AVAILABLE DATA:
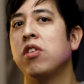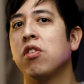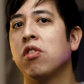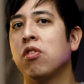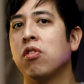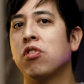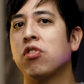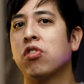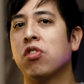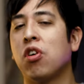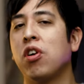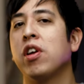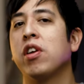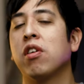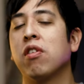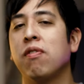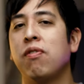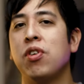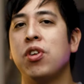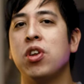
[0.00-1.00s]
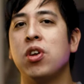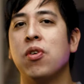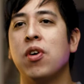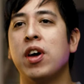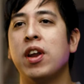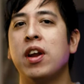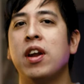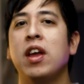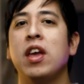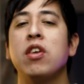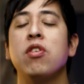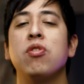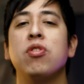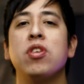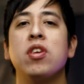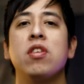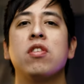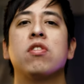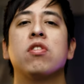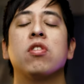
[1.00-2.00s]
you're starting your video edit and you
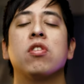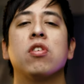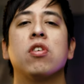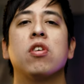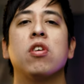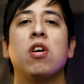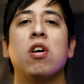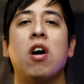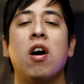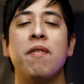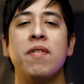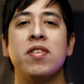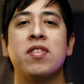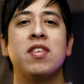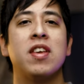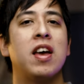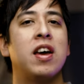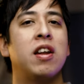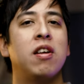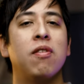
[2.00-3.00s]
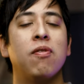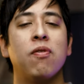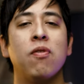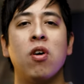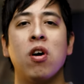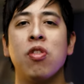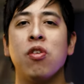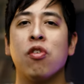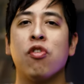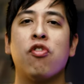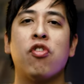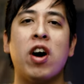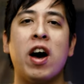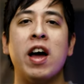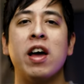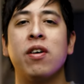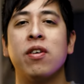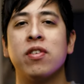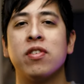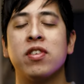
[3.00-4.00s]
need to obviously edit other
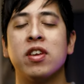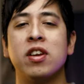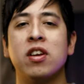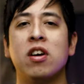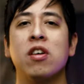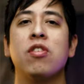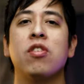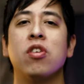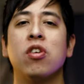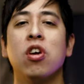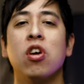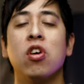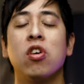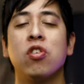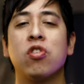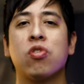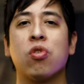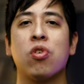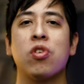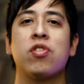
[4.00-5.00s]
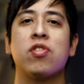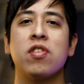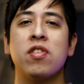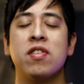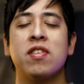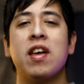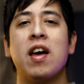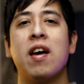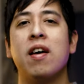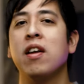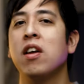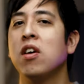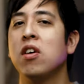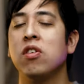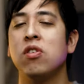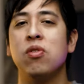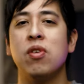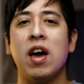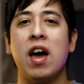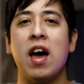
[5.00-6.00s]
files and other sources that you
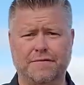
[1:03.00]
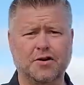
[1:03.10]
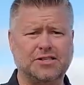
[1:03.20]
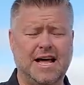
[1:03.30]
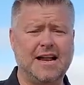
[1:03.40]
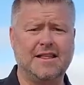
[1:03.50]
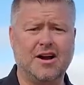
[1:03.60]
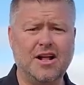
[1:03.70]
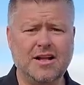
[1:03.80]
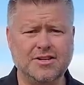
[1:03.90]
the first line of
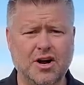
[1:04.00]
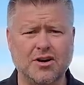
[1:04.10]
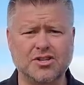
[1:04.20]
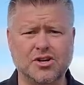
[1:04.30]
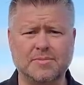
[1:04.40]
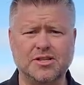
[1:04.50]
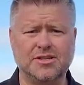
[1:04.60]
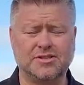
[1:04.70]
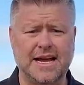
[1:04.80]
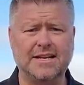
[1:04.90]
their darn
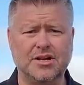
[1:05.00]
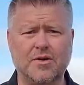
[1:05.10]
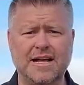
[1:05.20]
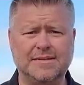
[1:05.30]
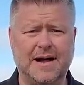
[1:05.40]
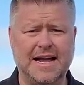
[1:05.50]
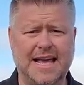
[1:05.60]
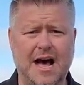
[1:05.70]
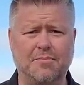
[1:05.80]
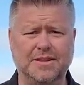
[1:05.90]
descriptions are saying, donate to my
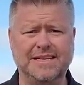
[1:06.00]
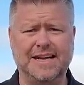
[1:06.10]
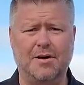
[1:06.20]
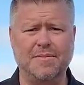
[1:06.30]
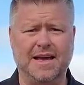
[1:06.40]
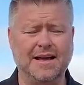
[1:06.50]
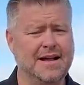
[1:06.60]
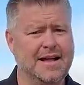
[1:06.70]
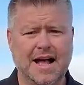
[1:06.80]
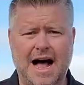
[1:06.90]
account, please help me.
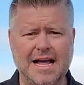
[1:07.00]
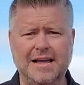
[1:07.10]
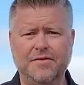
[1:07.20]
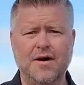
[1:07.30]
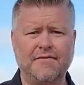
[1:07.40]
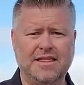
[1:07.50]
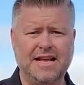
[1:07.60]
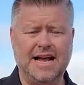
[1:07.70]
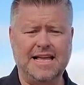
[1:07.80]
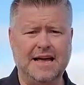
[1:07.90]
I give you
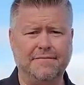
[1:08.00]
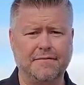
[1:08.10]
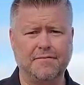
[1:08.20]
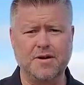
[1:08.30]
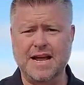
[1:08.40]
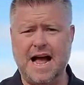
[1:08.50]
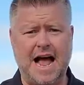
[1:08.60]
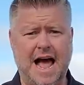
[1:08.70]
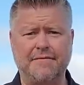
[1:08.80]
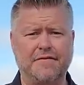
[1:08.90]
everything I can for free.
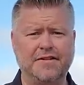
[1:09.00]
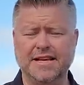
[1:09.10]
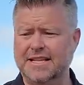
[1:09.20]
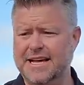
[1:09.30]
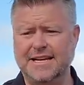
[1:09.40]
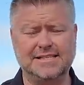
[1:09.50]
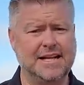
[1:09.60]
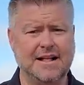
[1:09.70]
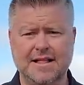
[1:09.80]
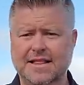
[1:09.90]
I have affiliate links.
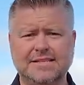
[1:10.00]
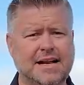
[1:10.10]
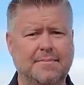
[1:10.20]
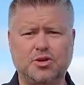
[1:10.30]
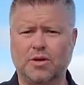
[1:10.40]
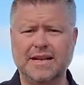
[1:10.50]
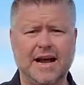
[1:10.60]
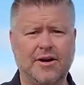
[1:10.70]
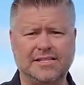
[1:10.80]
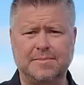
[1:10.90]
This, I'm totally
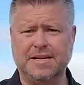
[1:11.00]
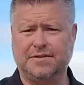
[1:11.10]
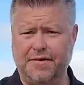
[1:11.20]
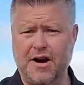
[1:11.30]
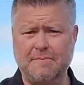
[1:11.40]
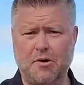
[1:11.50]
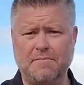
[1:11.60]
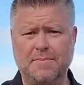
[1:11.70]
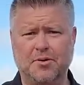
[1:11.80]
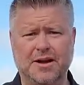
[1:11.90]
digressing, but it's very
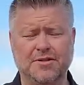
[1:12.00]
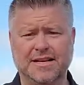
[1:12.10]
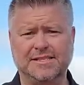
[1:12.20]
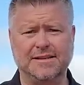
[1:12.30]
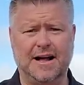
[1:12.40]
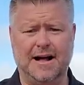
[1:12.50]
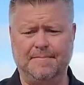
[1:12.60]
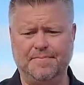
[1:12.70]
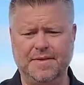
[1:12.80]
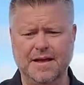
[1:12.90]
important people hear this um,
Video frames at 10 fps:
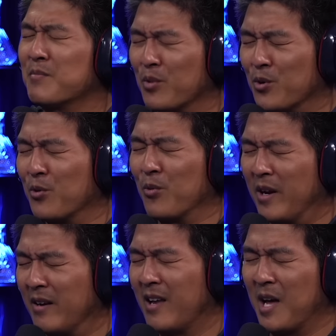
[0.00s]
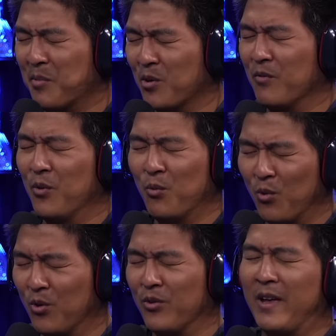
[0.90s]
murder rate capital of the
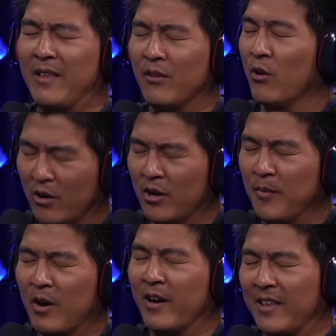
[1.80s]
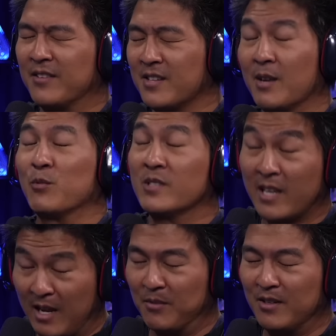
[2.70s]
world or in America at the time was
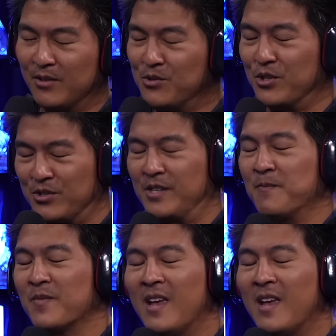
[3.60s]
Camden, New Jersey.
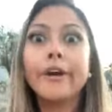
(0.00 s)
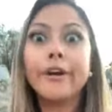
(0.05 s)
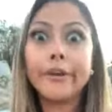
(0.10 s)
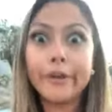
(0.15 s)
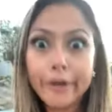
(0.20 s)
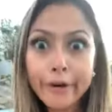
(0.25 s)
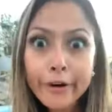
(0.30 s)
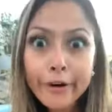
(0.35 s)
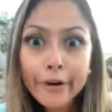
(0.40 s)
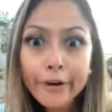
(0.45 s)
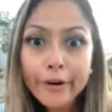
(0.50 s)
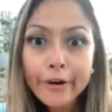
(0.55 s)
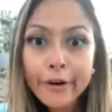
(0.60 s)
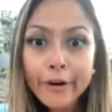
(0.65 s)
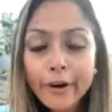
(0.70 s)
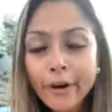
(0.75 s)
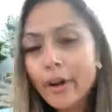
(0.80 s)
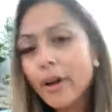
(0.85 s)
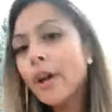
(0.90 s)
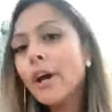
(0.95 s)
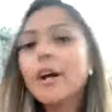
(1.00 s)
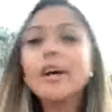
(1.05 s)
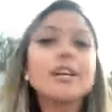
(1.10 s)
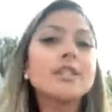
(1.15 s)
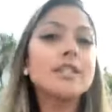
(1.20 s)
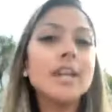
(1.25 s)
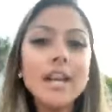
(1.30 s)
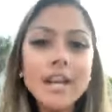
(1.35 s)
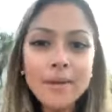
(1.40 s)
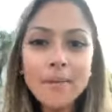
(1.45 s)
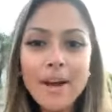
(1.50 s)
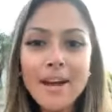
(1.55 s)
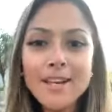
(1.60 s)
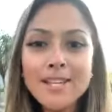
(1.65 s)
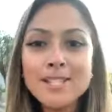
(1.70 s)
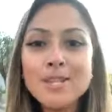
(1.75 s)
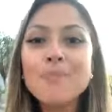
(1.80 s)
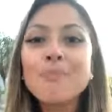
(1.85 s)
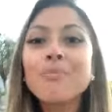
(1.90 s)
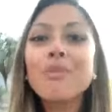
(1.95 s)
Durr. So
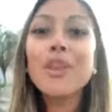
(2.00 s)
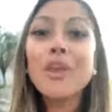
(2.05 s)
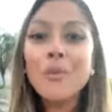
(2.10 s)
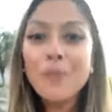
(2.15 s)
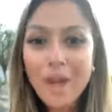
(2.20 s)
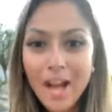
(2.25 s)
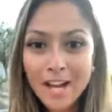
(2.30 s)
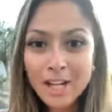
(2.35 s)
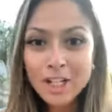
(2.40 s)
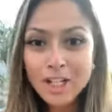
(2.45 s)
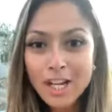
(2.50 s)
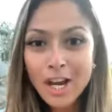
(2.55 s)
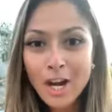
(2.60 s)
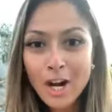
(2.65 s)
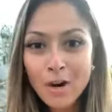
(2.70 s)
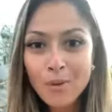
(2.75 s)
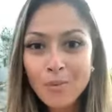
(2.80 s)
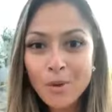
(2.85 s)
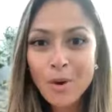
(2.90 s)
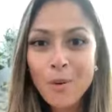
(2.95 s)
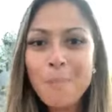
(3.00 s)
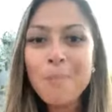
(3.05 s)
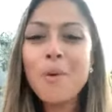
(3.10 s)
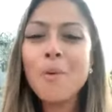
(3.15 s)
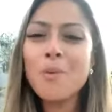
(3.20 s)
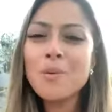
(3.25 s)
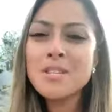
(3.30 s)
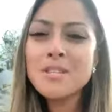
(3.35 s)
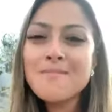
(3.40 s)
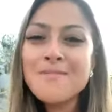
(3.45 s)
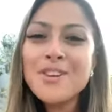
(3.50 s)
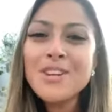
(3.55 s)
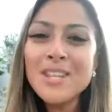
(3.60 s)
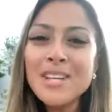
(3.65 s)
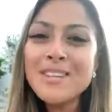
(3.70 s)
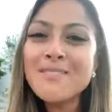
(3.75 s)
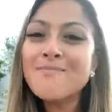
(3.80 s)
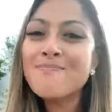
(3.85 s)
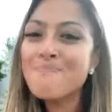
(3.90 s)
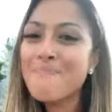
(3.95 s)
anyways, we actually got our room, but was
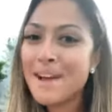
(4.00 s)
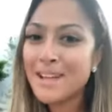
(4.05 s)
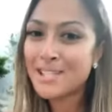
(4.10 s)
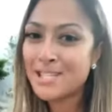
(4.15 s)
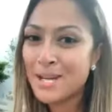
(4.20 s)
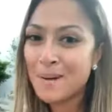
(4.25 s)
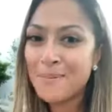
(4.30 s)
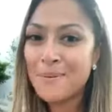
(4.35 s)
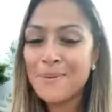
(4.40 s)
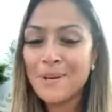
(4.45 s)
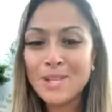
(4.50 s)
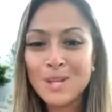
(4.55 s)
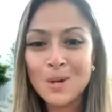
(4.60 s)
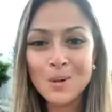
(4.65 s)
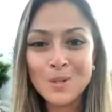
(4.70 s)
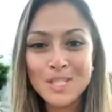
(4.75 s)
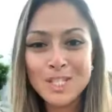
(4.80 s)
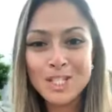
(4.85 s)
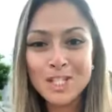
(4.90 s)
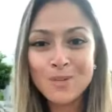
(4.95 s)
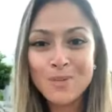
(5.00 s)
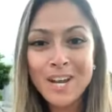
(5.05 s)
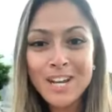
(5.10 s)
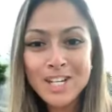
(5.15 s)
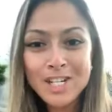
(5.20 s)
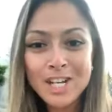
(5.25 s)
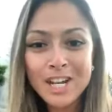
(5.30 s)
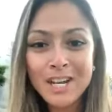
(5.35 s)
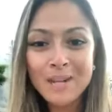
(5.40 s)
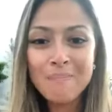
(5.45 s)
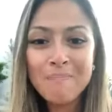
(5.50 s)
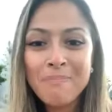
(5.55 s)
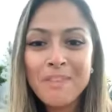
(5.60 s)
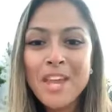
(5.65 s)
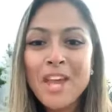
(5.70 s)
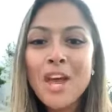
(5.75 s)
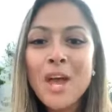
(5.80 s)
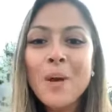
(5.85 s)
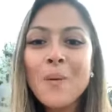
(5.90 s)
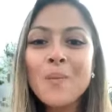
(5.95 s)
really messed up about the whole situation
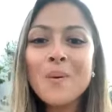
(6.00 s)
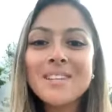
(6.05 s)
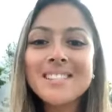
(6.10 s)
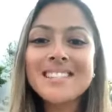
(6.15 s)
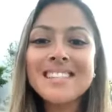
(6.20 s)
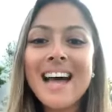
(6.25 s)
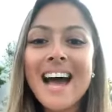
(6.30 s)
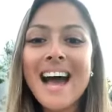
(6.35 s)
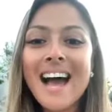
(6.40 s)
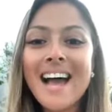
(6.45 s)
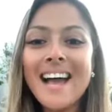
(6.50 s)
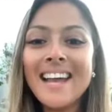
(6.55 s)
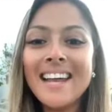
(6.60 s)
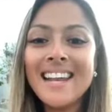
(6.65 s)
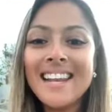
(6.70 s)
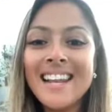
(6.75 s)
was that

WHAT YOU ARE ASKED TO DO: Each line of the records above must be repeated exactly, but no picture belongs in the copy.

REPLY:
[0.00-1.00s]
[1.00-2.00s]
you're starting your video edit and you
[2.00-3.00s]
[3.00-4.00s]
need to obviously edit other
[4.00-5.00s]
[5.00-6.00s]
files and other sources that you
[1:03.00]
[1:03.10]
[1:03.20]
[1:03.30]
[1:03.40]
[1:03.50]
[1:03.60]
[1:03.70]
[1:03.80]
[1:03.90]
the first line of
[1:04.00]
[1:04.10]
[1:04.20]
[1:04.30]
[1:04.40]
[1:04.50]
[1:04.60]
[1:04.70]
[1:04.80]
[1:04.90]
their darn
[1:05.00]
[1:05.10]
[1:05.20]
[1:05.30]
[1:05.40]
[1:05.50]
[1:05.60]
[1:05.70]
[1:05.80]
[1:05.90]
descriptions are saying, donate to my
[1:06.00]
[1:06.10]
[1:06.20]
[1:06.30]
[1:06.40]
[1:06.50]
[1:06.60]
[1:06.70]
[1:06.80]
[1:06.90]
account, please help me.
[1:07.00]
[1:07.10]
[1:07.20]
[1:07.30]
[1:07.40]
[1:07.50]
[1:07.60]
[1:07.70]
[1:07.80]
[1:07.90]
I give you
[1:08.00]
[1:08.10]
[1:08.20]
[1:08.30]
[1:08.40]
[1:08.50]
[1:08.60]
[1:08.70]
[1:08.80]
[1:08.90]
everything I can for free.
[1:09.00]
[1:09.10]
[1:09.20]
[1:09.30]
[1:09.40]
[1:09.50]
[1:09.60]
[1:09.70]
[1:09.80]
[1:09.90]
I have affiliate links.
[1:10.00]
[1:10.10]
[1:10.20]
[1:10.30]
[1:10.40]
[1:10.50]
[1:10.60]
[1:10.70]
[1:10.80]
[1:10.90]
This, I'm totally
[1:11.00]
[1:11.10]
[1:11.20]
[1:11.30]
[1:11.40]
[1:11.50]
[1:11.60]
[1:11.70]
[1:11.80]
[1:11.90]
digressing, but it's very
[1:12.00]
[1:12.10]
[1:12.20]
[1:12.30]
[1:12.40]
[1:12.50]
[1:12.60]
[1:12.70]
[1:12.80]
[1:12.90]
important people hear this um,
Video frames at 10 fps:
[0.00s]
[0.90s]
murder rate capital of the
[1.80s]
[2.70s]
world or in America at the time was
[3.60s]
Camden, New Jersey.
(0.00 s)
(0.05 s)
(0.10 s)
(0.15 s)
(0.20 s)
(0.25 s)
(0.30 s)
(0.35 s)
(0.40 s)
(0.45 s)
(0.50 s)
(0.55 s)
(0.60 s)
(0.65 s)
(0.70 s)
(0.75 s)
(0.80 s)
(0.85 s)
(0.90 s)
(0.95 s)
(1.00 s)
(1.05 s)
(1.10 s)
(1.15 s)
(1.20 s)
(1.25 s)
(1.30 s)
(1.35 s)
(1.40 s)
(1.45 s)
(1.50 s)
(1.55 s)
(1.60 s)
(1.65 s)
(1.70 s)
(1.75 s)
(1.80 s)
(1.85 s)
(1.90 s)
(1.95 s)
Durr. So
(2.00 s)
(2.05 s)
(2.10 s)
(2.15 s)
(2.20 s)
(2.25 s)
(2.30 s)
(2.35 s)
(2.40 s)
(2.45 s)
(2.50 s)
(2.55 s)
(2.60 s)
(2.65 s)
(2.70 s)
(2.75 s)
(2.80 s)
(2.85 s)
(2.90 s)
(2.95 s)
(3.00 s)
(3.05 s)
(3.10 s)
(3.15 s)
(3.20 s)
(3.25 s)
(3.30 s)
(3.35 s)
(3.40 s)
(3.45 s)
(3.50 s)
(3.55 s)
(3.60 s)
(3.65 s)
(3.70 s)
(3.75 s)
(3.80 s)
(3.85 s)
(3.90 s)
(3.95 s)
anyways, we actually got our room, but was
(4.00 s)
(4.05 s)
(4.10 s)
(4.15 s)
(4.20 s)
(4.25 s)
(4.30 s)
(4.35 s)
(4.40 s)
(4.45 s)
(4.50 s)
(4.55 s)
(4.60 s)
(4.65 s)
(4.70 s)
(4.75 s)
(4.80 s)
(4.85 s)
(4.90 s)
(4.95 s)
(5.00 s)
(5.05 s)
(5.10 s)
(5.15 s)
(5.20 s)
(5.25 s)
(5.30 s)
(5.35 s)
(5.40 s)
(5.45 s)
(5.50 s)
(5.55 s)
(5.60 s)
(5.65 s)
(5.70 s)
(5.75 s)
(5.80 s)
(5.85 s)
(5.90 s)
(5.95 s)
really messed up about the whole situation
(6.00 s)
(6.05 s)
(6.10 s)
(6.15 s)
(6.20 s)
(6.25 s)
(6.30 s)
(6.35 s)
(6.40 s)
(6.45 s)
(6.50 s)
(6.55 s)
(6.60 s)
(6.65 s)
(6.70 s)
(6.75 s)
was that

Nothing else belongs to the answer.